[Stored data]
--- START ---

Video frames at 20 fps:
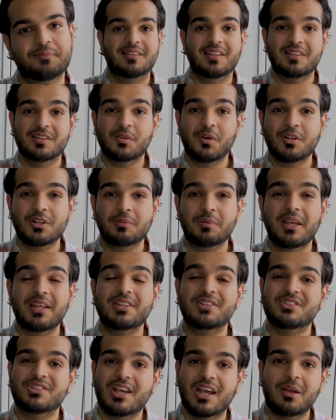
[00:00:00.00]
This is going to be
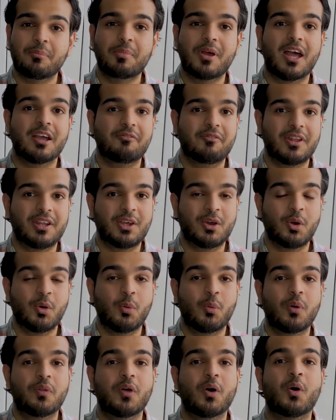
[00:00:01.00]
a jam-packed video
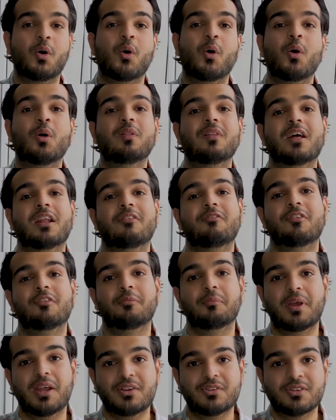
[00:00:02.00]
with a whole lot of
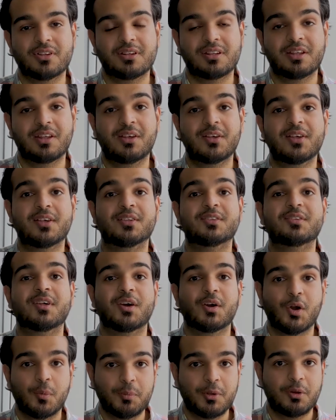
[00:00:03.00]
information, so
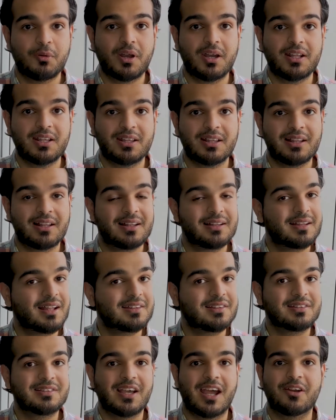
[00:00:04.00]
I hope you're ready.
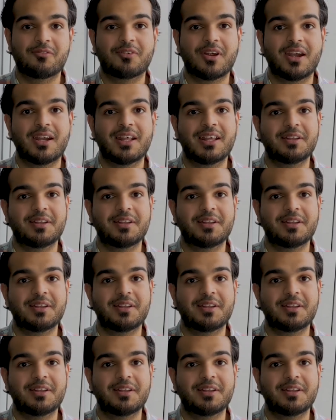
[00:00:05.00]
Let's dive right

--- END ---

# Your objective
Restate the entries above word for word, keeping pictures out of the copy.

# Answer to this exercise
Video frames at 20 fps:
[00:00:00.00]
This is going to be
[00:00:01.00]
a jam-packed video
[00:00:02.00]
with a whole lot of
[00:00:03.00]
information, so
[00:00:04.00]
I hope you're ready.
[00:00:05.00]
Let's dive right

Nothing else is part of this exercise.